Gejolak bintang terbang mengukir
sinarnya. Panas yang pekat dan sedikit gelap lama-kelamaan menggulma.
Wajahmu menyiratkan rasa
Dari kepingan abu yang sirna
Merasa tertawa bak canda
Hitam kelam tenggelam
Roda berputar memakan saraf
Dari antusias si pohon bekas
Lekat mencuat mencatat liang lahat
Sanjungannya melepas keras
Tak ada tubuh yang membisu kecuali si kulit keras yang
melepas panas. Kemarin tante Ica datang ke arahku. Dia berbisik lirih dan
memberikanku sebuah kado kecil sederhana yang menggemparkan. Dengan terbata-bata
dia membisikkannya ke telingaku. Suara lirih dan halus itu mulai menyapa lembut
tubuhku. Dia membelai lembut kelopak mataku. Tubuhku yang biasanya tergeletak
dan tak kuat mebuka mata secara tiba-tiba kini seolah terkejut. Mataku yang
terbuka secara sempurna menatap sayup seisi ruangan yang dipenuhi wajah-wajah
yang mempunyai air terjun yang keluar dari bola matanya.
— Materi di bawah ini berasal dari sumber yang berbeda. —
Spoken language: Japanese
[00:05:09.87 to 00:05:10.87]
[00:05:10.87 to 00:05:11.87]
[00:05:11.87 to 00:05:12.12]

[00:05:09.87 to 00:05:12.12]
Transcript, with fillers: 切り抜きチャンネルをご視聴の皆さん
Orang yang tadi membisikkan padaku juga sesekali menahan isak
tangis. Kami semua berbondong-bondong memenuhi sebuah ruangan yang lebih besar.
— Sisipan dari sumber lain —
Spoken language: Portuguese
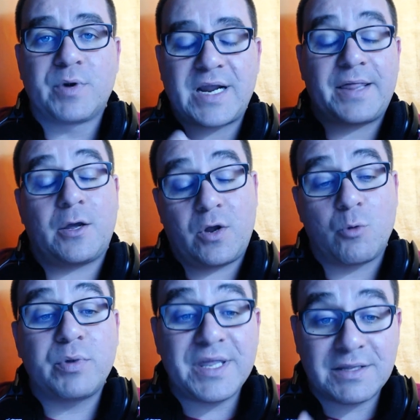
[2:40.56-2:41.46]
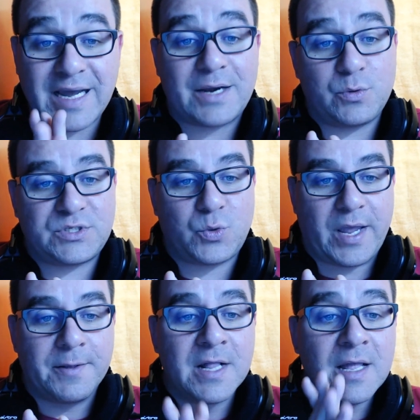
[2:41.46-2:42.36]
do mercado. Agora, é um bocadinho caro,
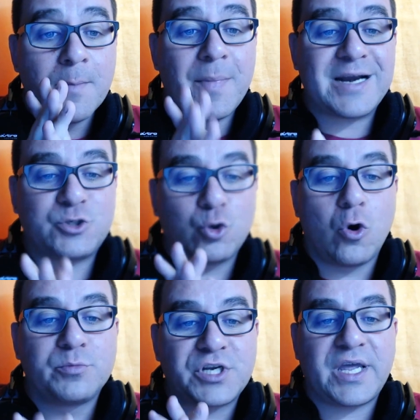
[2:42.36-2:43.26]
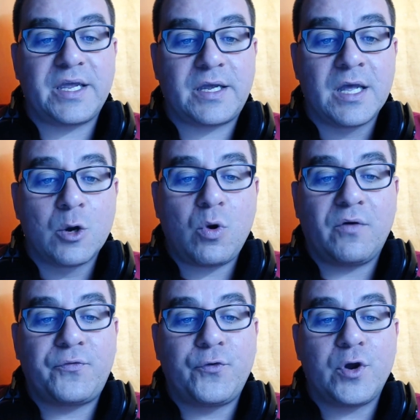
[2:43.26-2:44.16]
isso é. Márcio Gomes, Rick,
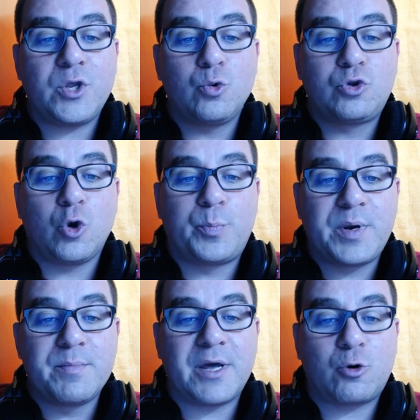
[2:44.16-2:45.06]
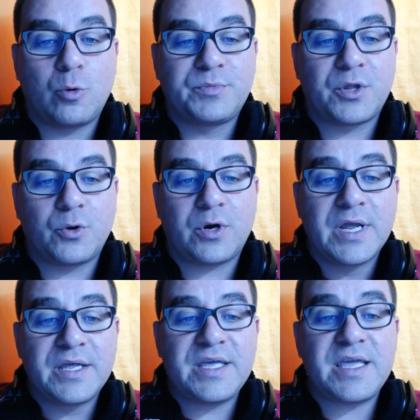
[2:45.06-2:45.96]
qual foi o teu primeiro
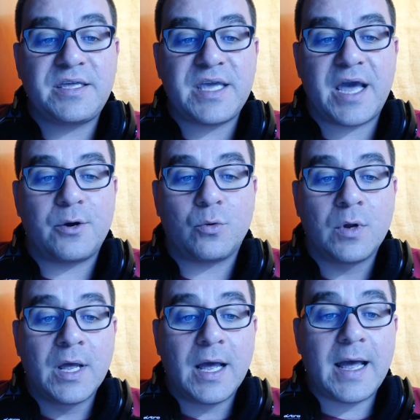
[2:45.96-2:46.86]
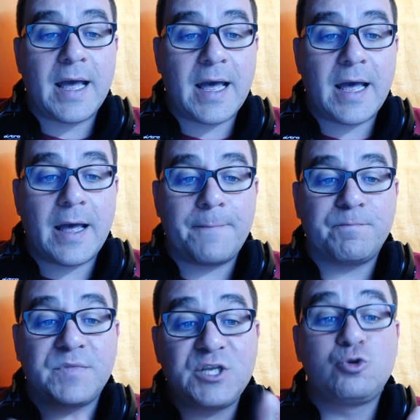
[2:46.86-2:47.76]
computador e em que ano?
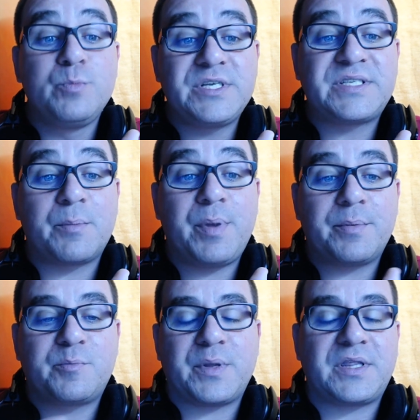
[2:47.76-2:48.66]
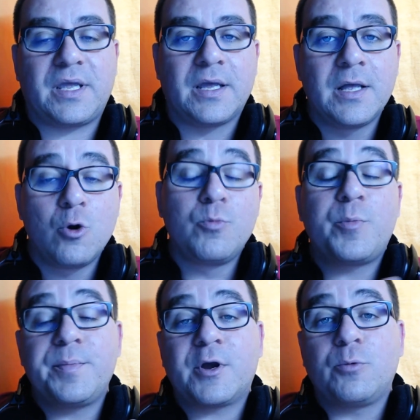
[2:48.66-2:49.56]
diz o Mr. Beba de PT. O
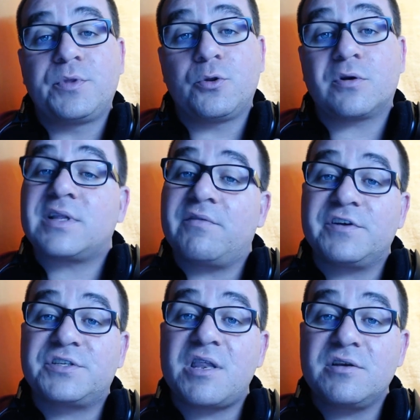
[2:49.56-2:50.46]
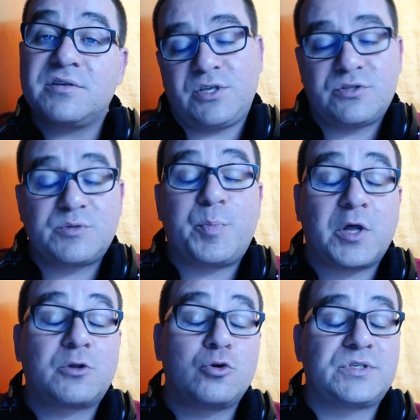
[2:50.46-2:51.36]
meu primeiro computador talvez tenha sido, se
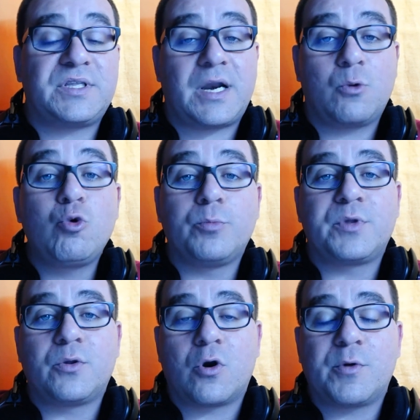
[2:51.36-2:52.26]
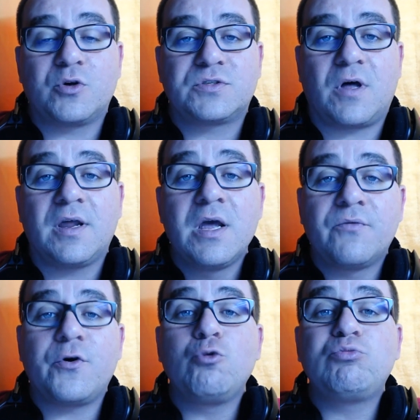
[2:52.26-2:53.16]
pode considerar um computador ou uma consola,
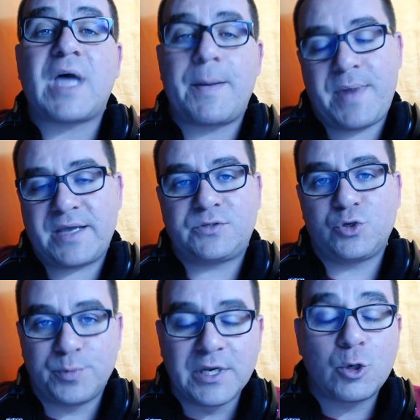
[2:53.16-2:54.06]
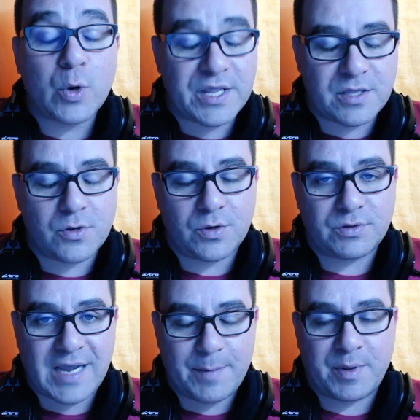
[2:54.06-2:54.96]
foi um Timex
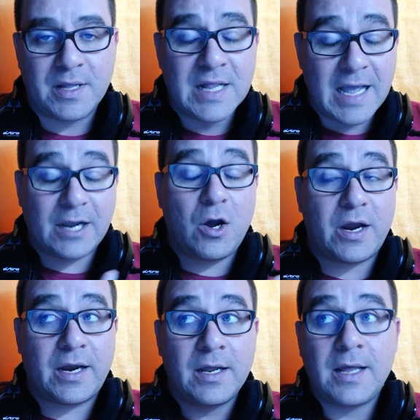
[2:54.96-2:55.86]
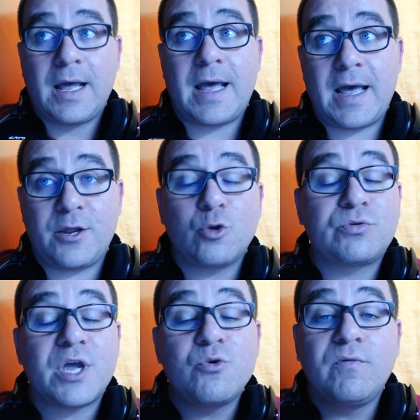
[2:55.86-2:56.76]
2048, capa. Agora, Uh, eu
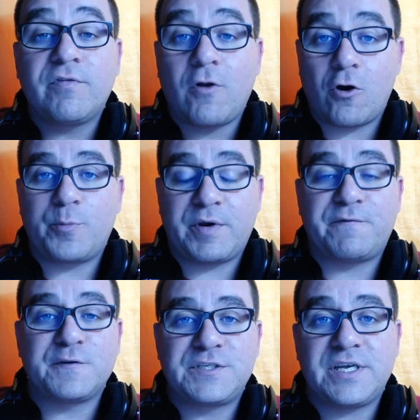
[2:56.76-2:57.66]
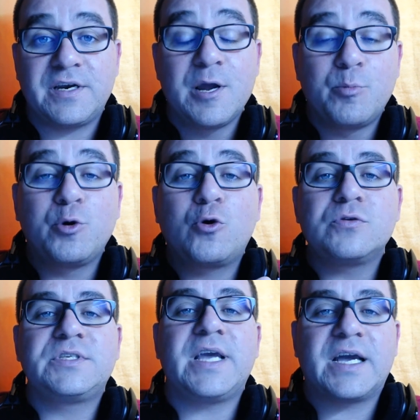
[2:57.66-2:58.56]
tenho um vlog para fazer porque
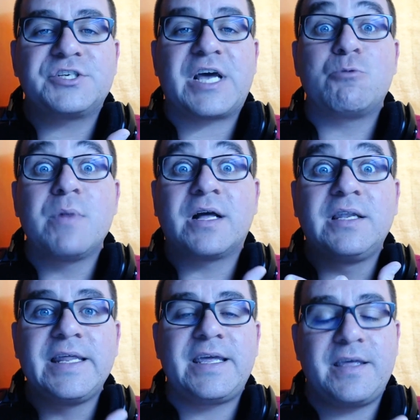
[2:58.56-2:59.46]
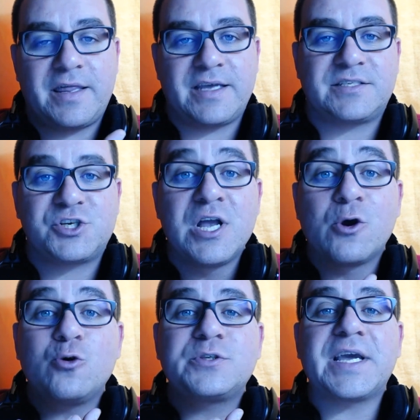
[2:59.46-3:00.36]
consegui arranjar uma relíquia dessas.
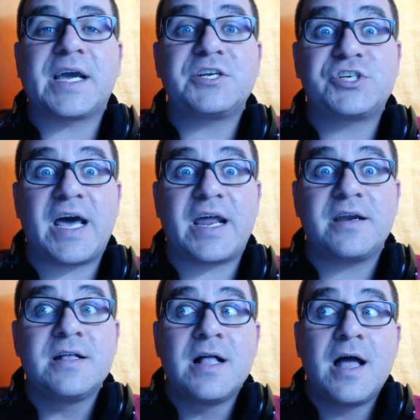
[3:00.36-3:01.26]
Consegui arranjar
Semua orang disini berwajah sedih. Sebuah suara terdengar dari benda kotak
berwarna hitam memecahkan keheningan kami.
“Innalillahi wainnailaihi raji’un. Hari ini kita kehilangan
guru Besar kita.”
Semua isak tangis yang sedari tadi ditahan seketika
bergejolak dan menggemparkan ruangan ini.